(Stored data entries)
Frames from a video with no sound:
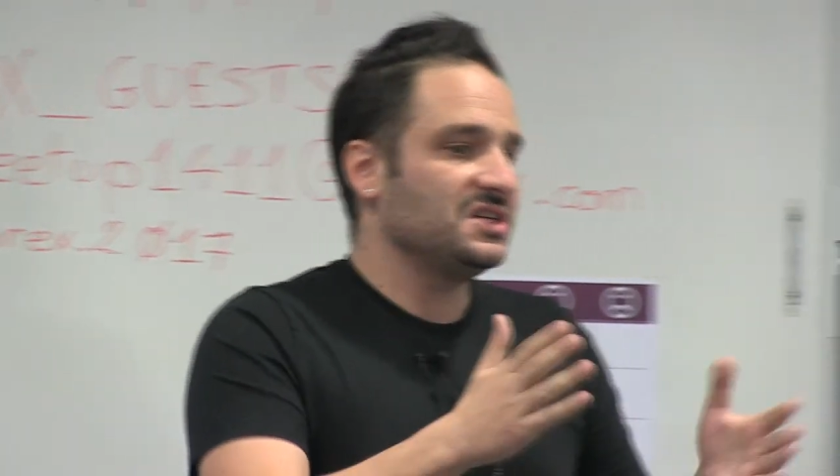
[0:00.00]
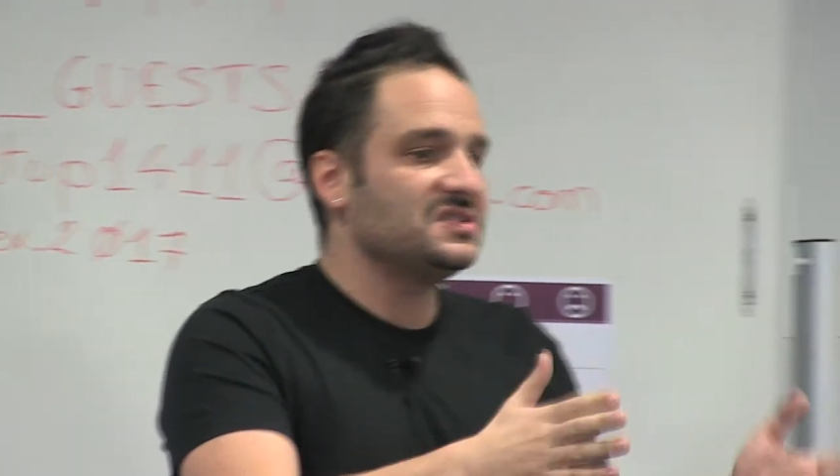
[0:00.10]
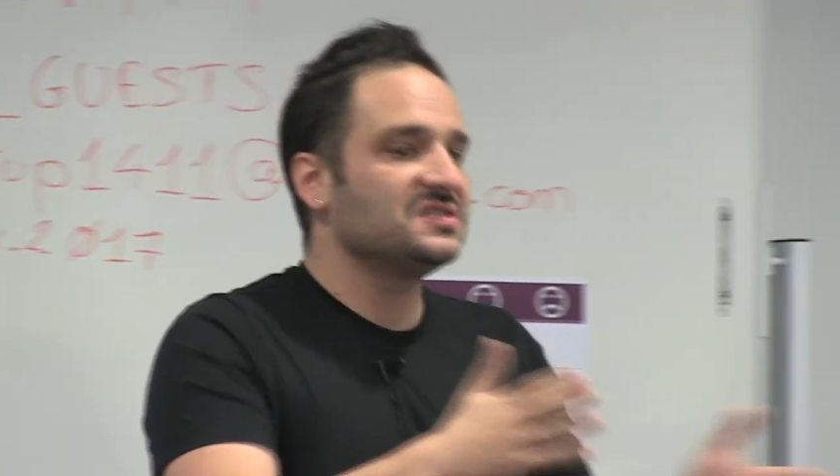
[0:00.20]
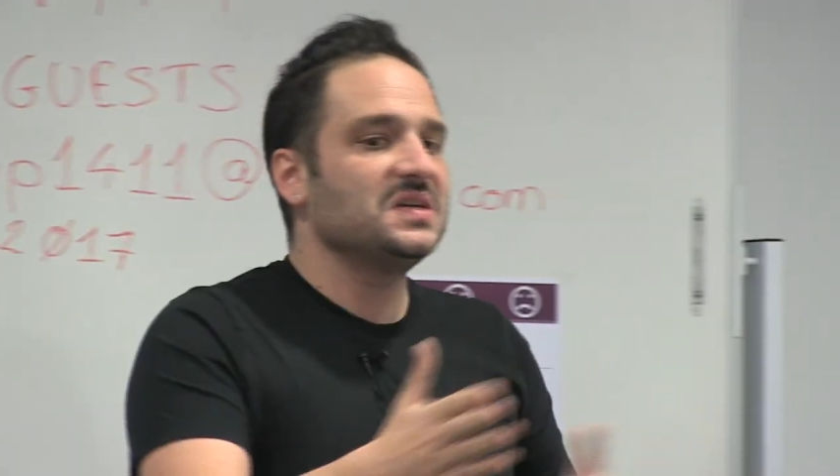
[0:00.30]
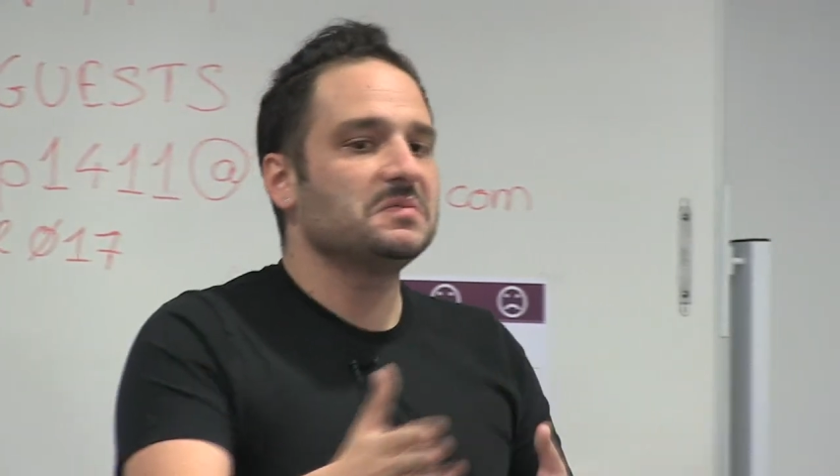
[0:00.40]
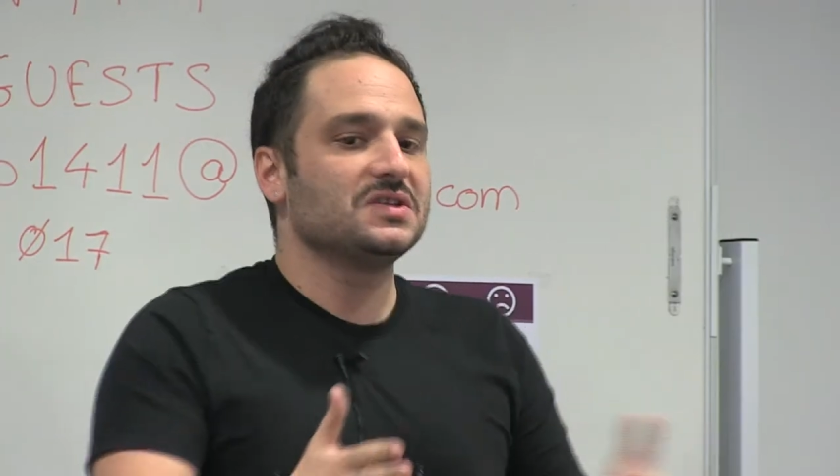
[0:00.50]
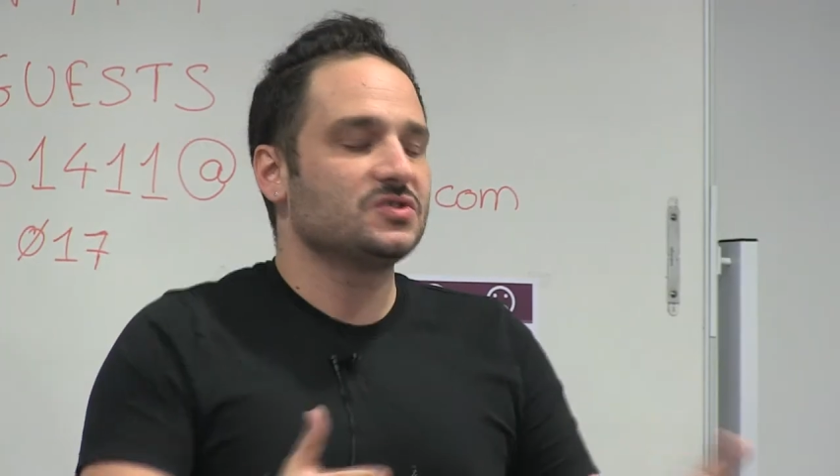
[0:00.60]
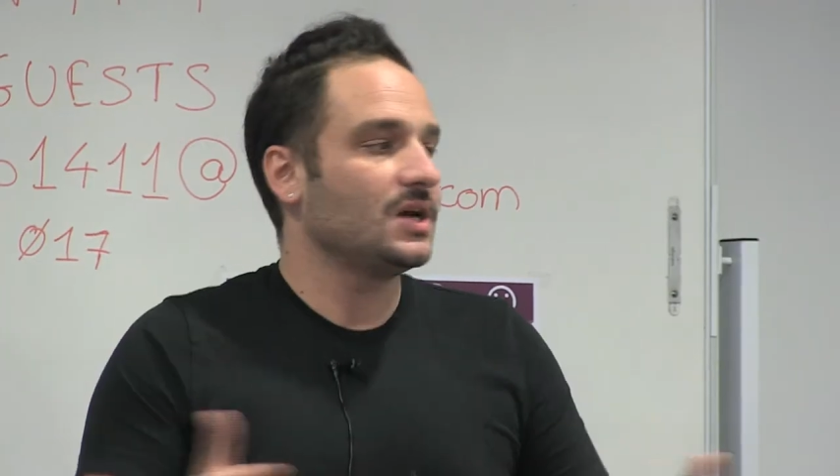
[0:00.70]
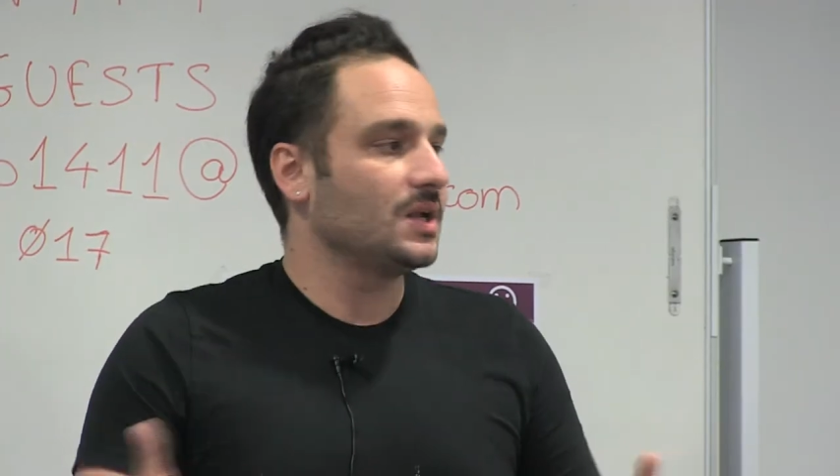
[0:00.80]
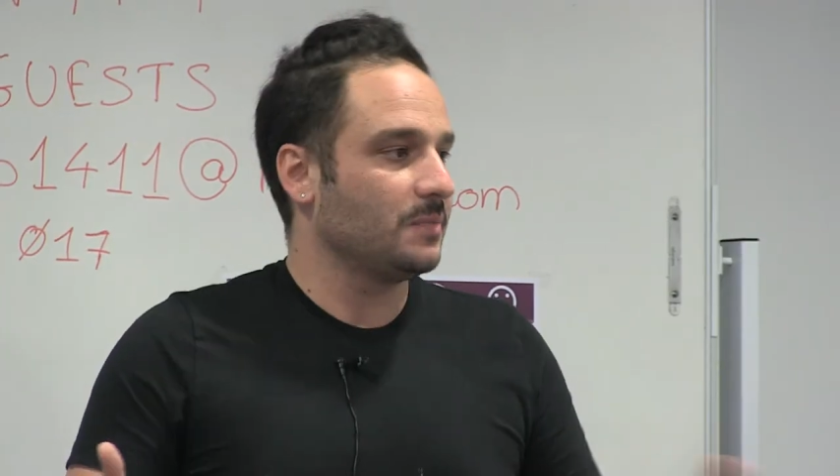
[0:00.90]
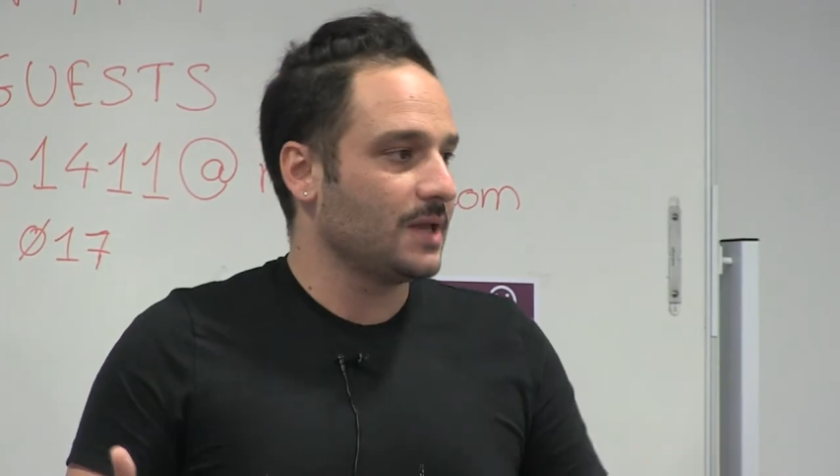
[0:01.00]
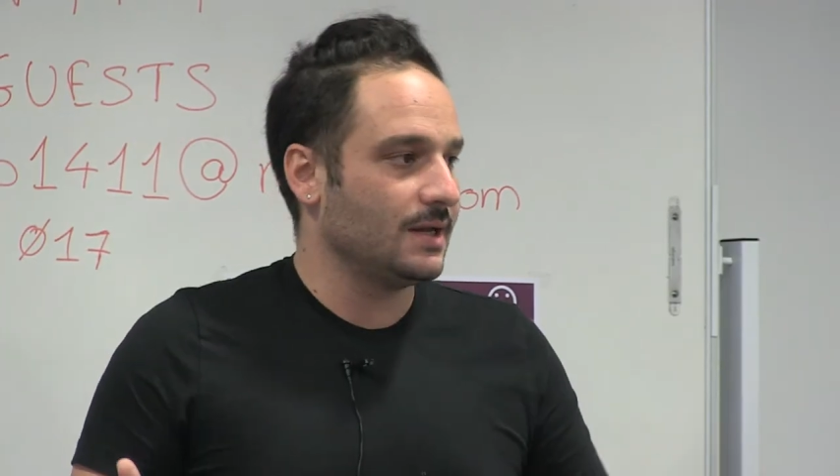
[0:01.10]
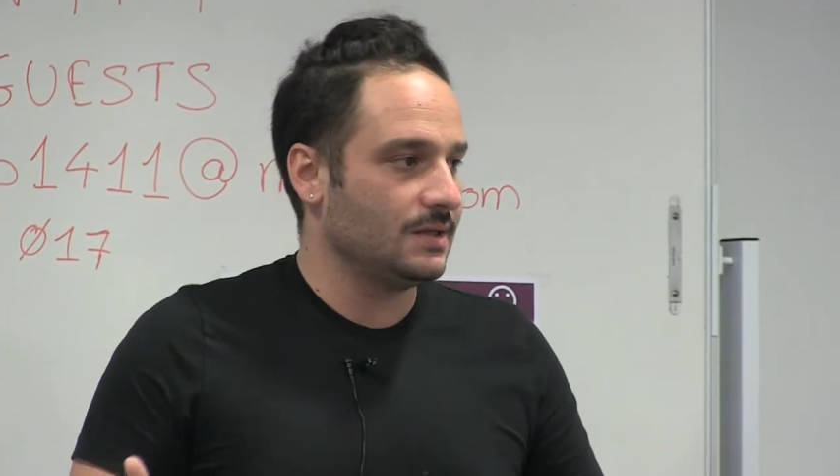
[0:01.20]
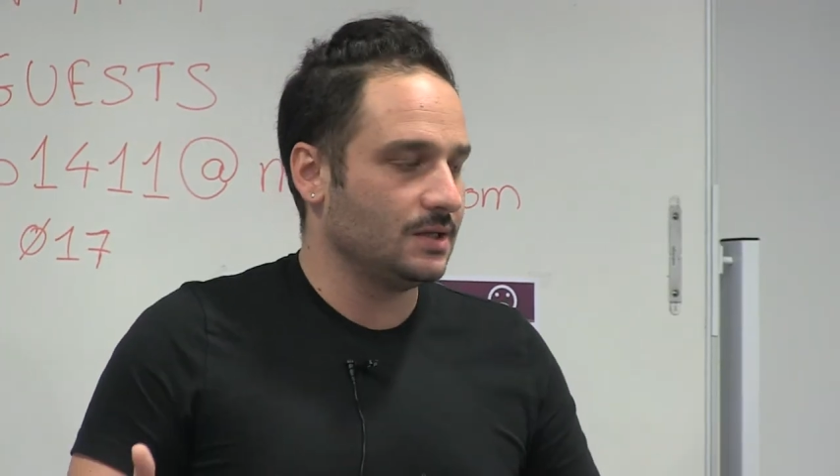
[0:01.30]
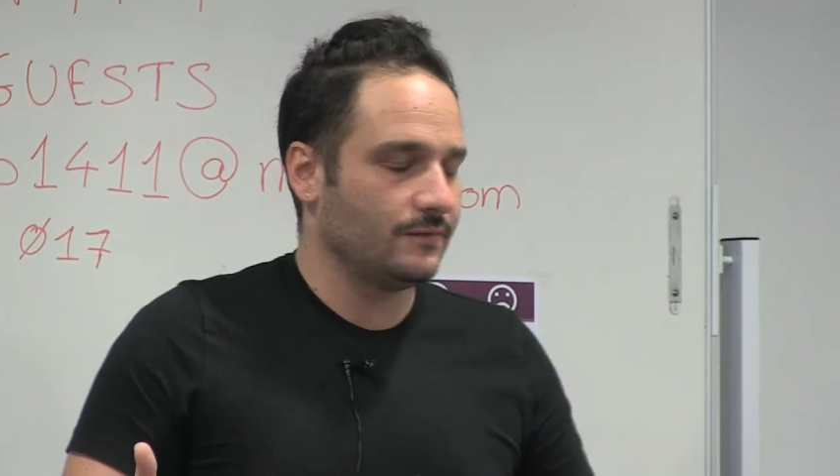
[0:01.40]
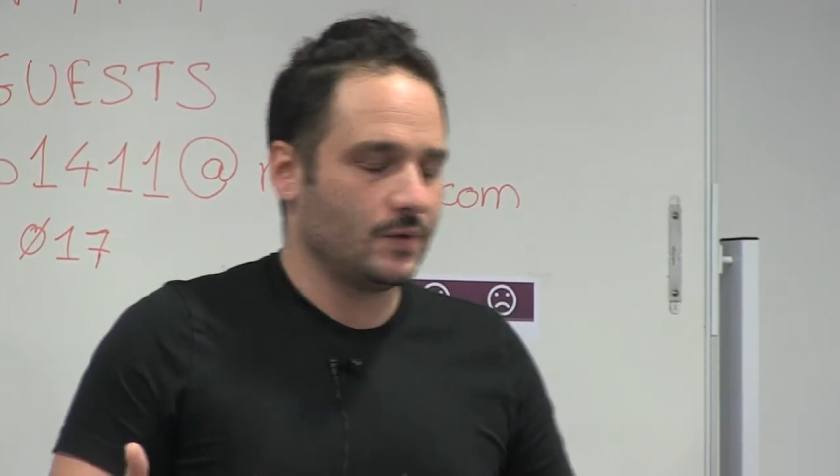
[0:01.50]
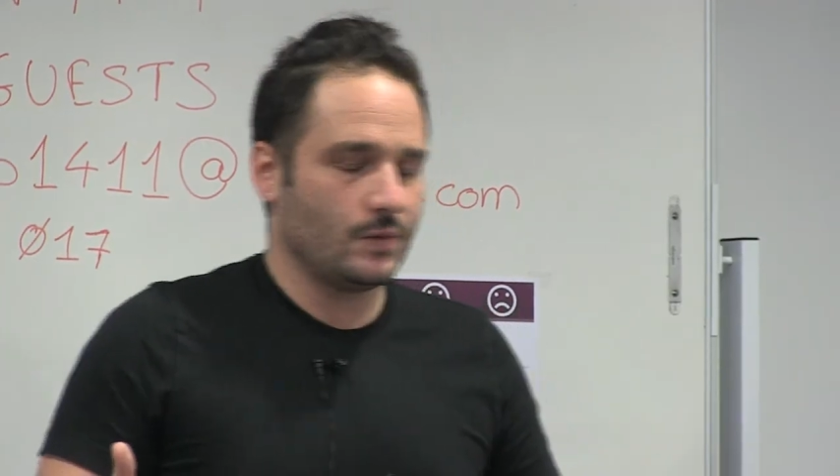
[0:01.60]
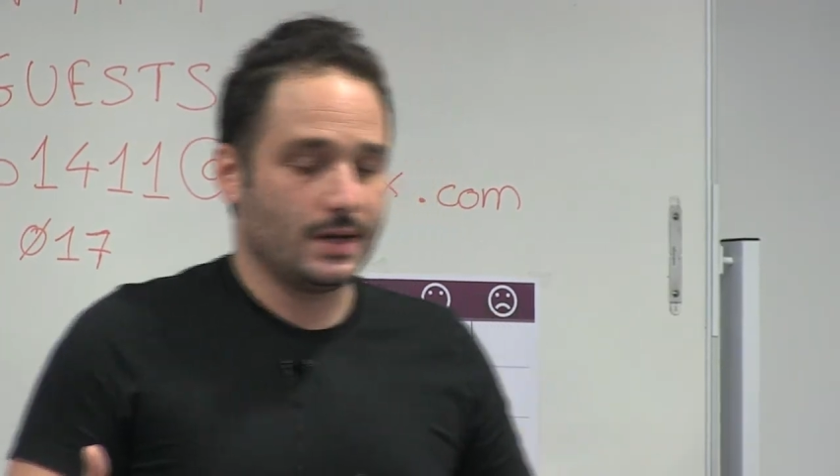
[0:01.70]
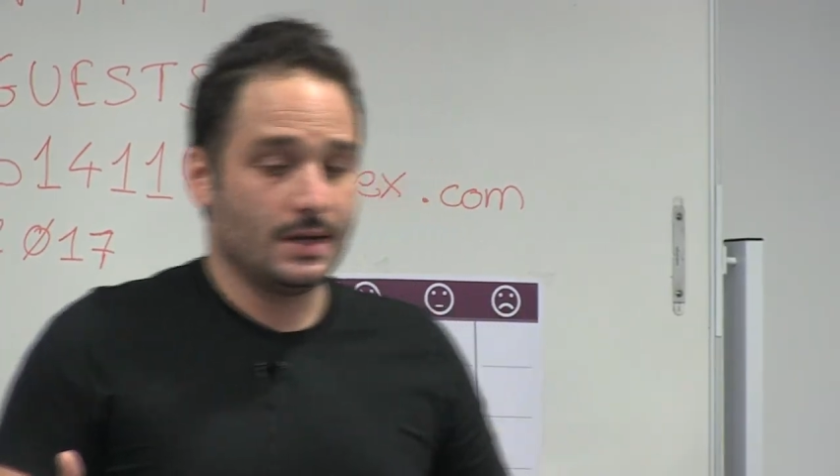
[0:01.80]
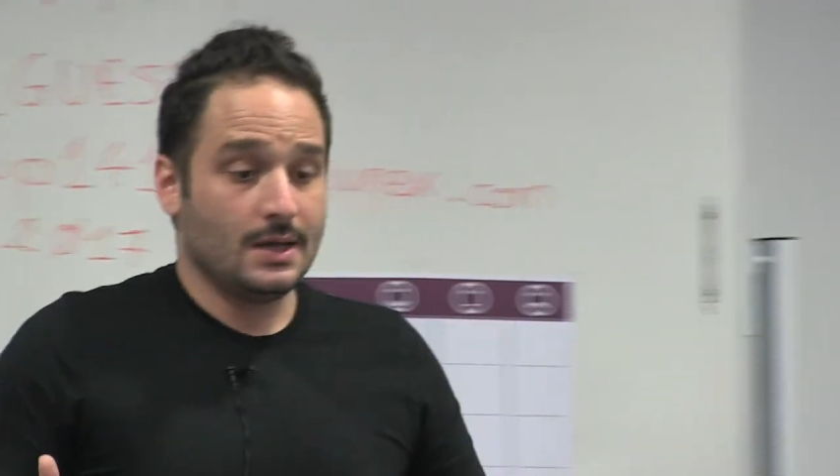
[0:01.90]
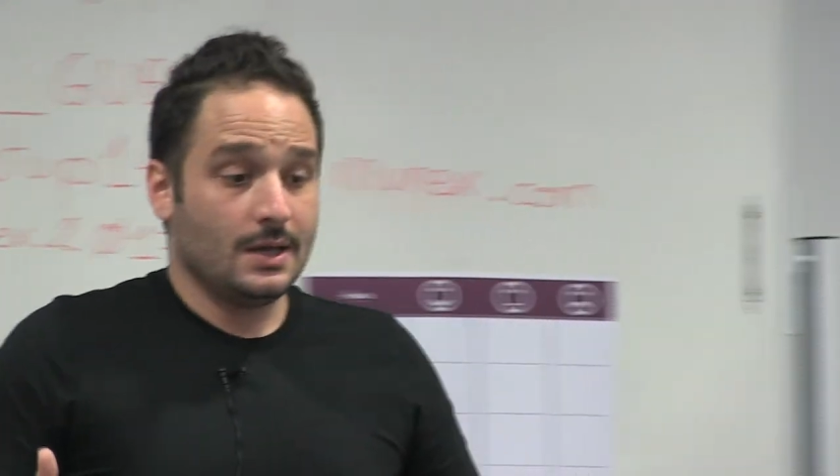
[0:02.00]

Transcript: And each team can try to apply it in a different way.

## To do
Set the pictures aside and transcribe the data above exactly.

## Result
Frames from a video with no sound:
[0:00.00]
[0:00.10]
[0:00.20]
[0:00.30]
[0:00.40]
[0:00.50]
[0:00.60]
[0:00.70]
[0:00.80]
[0:00.90]
[0:01.00]
[0:01.10]
[0:01.20]
[0:01.30]
[0:01.40]
[0:01.50]
[0:01.60]
[0:01.70]
[0:01.80]
[0:01.90]
[0:02.00]

Transcript: And each team can try to apply it in a different way.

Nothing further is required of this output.